Falloun A., DURSUN Y., Madi A. A.

Iranian Journal of Numerical Analysis and Optimization, cilt.15, sa.1, ss.197-219, 2025 (Scopus) identifier

  • Yayın Türü: Makale / Tam Makale
  • Cilt numarası: 15 Sayı: 1
  • Basım Tarihi: 2025
  • Doi Numarası: 10.22067/ijnao.2024.86247.1371
  • Dergi Adı: Iranian Journal of Numerical Analysis and Optimization
  • Derginin Tarandığı İndeksler: Scopus, Arab World Research Source, zbMATH, Directory of Open Access Journals
  • Sayfa Sayıları: ss.197-219
  • Anahtar Kelimeler: meta-heuristic optimization, Multi-objective optimization (MOO), particle swarm optimization (PSO)
  • Marmara Üniversitesi Adresli: Evet

Özet

Particle swarm optimization (PSO) is a widely recognized bio-inspired algorithm for systematically exploring solution spaces and iteratively identifying optimal points.
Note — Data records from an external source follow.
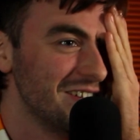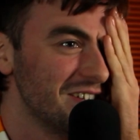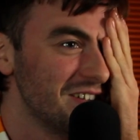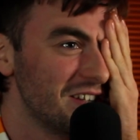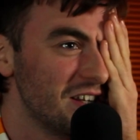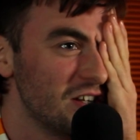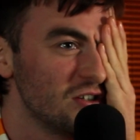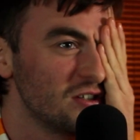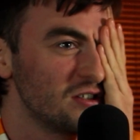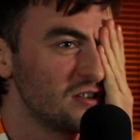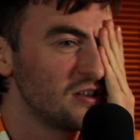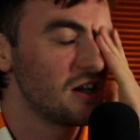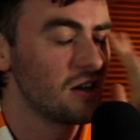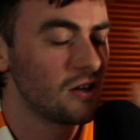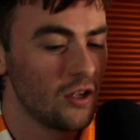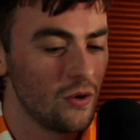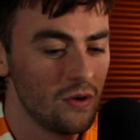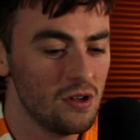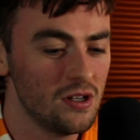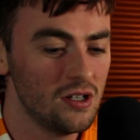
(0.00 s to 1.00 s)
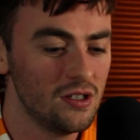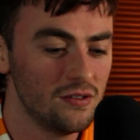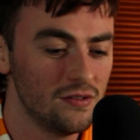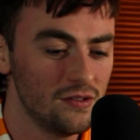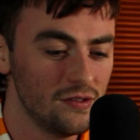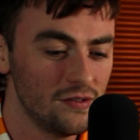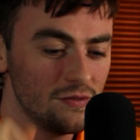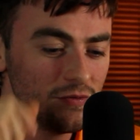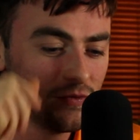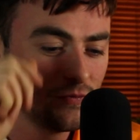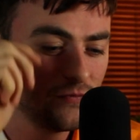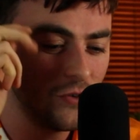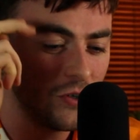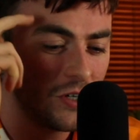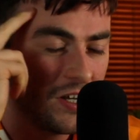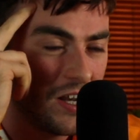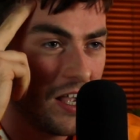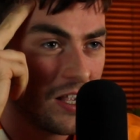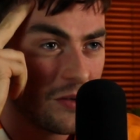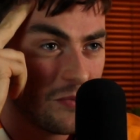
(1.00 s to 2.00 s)
And then I just sat going and
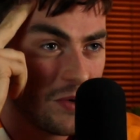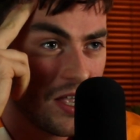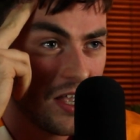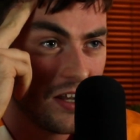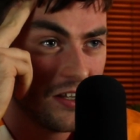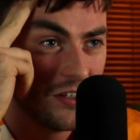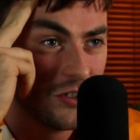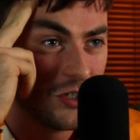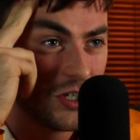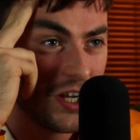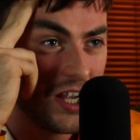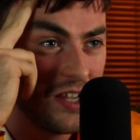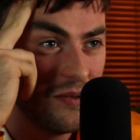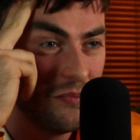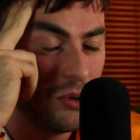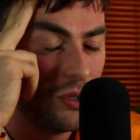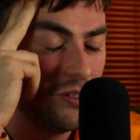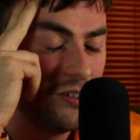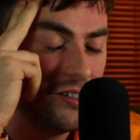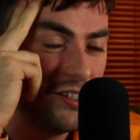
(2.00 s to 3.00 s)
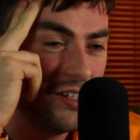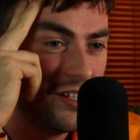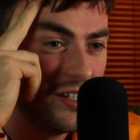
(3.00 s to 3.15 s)
fucking hang my head in shame, but.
Through updating local and global best solutions, PSO effectively explores the search process, enabling the discovery of the most advantageous outcomes. This study proposes a novel Smith chart-based particle swarm optimization to solve convex and nonconvex multiobjective engineering problems by representing complex plane values in a polar coordinate system. The main contribution of this paper lies in the utilization of the Smith chart’s impedance and admittance circles to dynamically update the location of each particle, thereby effectively determining the local best particle. The proposed method is applied to three test functions with different behaviors, namely concave, convex, noncontinuous, and nonconvex, and performance parameters are examined. The simulation results show that the proposed strategy offers successful convergence performance for multi-objective optimization applications and meets performance expectations with a well-distributed solution set.